Are you thinking what I'm thinking? Makeover! All of the girls go under the shearing prunes, beginning with a pissed-off Nicole, pissed off that she spent $1500 on hair extensions that she had installed fourteen minutes before she left for the show. On a haircut? $1500? They should take the hair off and the scalp with it, because the brain that rationalizes a $1500 haircut needs to be sent to the lab for testing. And said abnormal brain needs to be inserted incorrectly into Frankenstein's monster. As I have learned happens. From watching Mel Brooks movies. Robin looks like she's about to weep Jesus tears, so Jay instructs her not to be so sad, advising, "Models are canvasses. And they're also chameleons." What else are they that they can find in her grandmother's attic? Conifers? Calliopes? Crackers of graham? Nope. It's just another stack of bibles. Boy, it sure is fun visiting Robin's grandmother. In response to Jay's pep talk, Robin notes, "I really don't have a choice," and Jay smiles broadly with one of his finest moments ever, answering, "No. No, you don't." Robin hates him right down to how much she'll hate how pretty he'll look burning in Hell.

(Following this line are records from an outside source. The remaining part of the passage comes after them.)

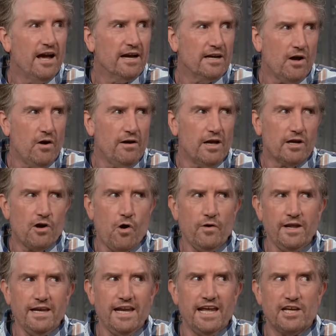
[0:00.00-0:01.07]
Con
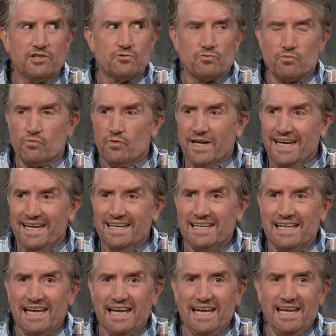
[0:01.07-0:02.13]
Conan is
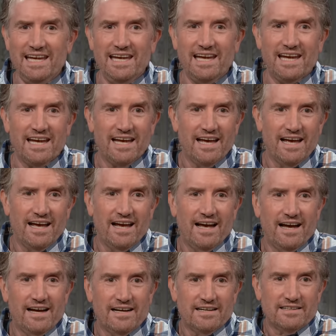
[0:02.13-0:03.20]
really
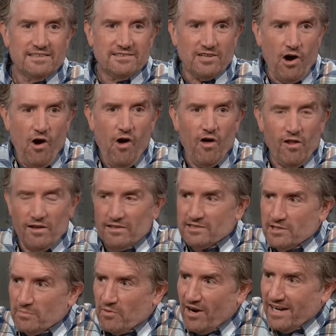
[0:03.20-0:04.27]
tall,
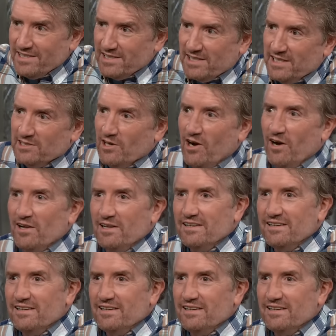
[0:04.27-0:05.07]
surprisingly tall.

Adrianne tells us how nervous everyone else seemed -- except for chill-ass her, of course -- Greek Chorus-ing that Nicole "complained to the point where they wouldn't cut off as much as they would like." And sure enough, Nicole, clips in hair, yammers on about how concerned she is to undergo a radical transformation if she's just going to end up going home anyway. A stray shot of the floor yields very little hair on it, and the Lepine-ites basically just straighten her hair instead of cutting it, and when you just straighten curly hair without cutting it, you look like insane Heather Locklear. If you're Nicole. Giselle sheds a tear as Adrianne voices over, "Giselle cried, Giselle whined, Giselle moaned, Giselle groaned," because if this modeling thing doesn't work out, Adrianne is going to use her crack rhyming skills to make an audio recording of the lost Dr. Seuss classic, Eight Who Never Ate And The Terrible, Horrible, Hair-i-ful Adventure, because her's are the dulcet tones you want lulling your children to sleep while you're driving around town trying to get some damn errands done.
Elyse's hair is done like clockwork. No, no, not like clockwork. More like A Clockwork Orange. She digs her wide eyes and her choppy hairstyle but not the color, but it's pretty dark at the Korova Milkbar anyway and you'll hardly be able to see that it's red until she's outside tap-dancing to "Singin' In The Rain" with Pete, Georgie, and Dim before they go in for a few lashings of the old ultraviolence.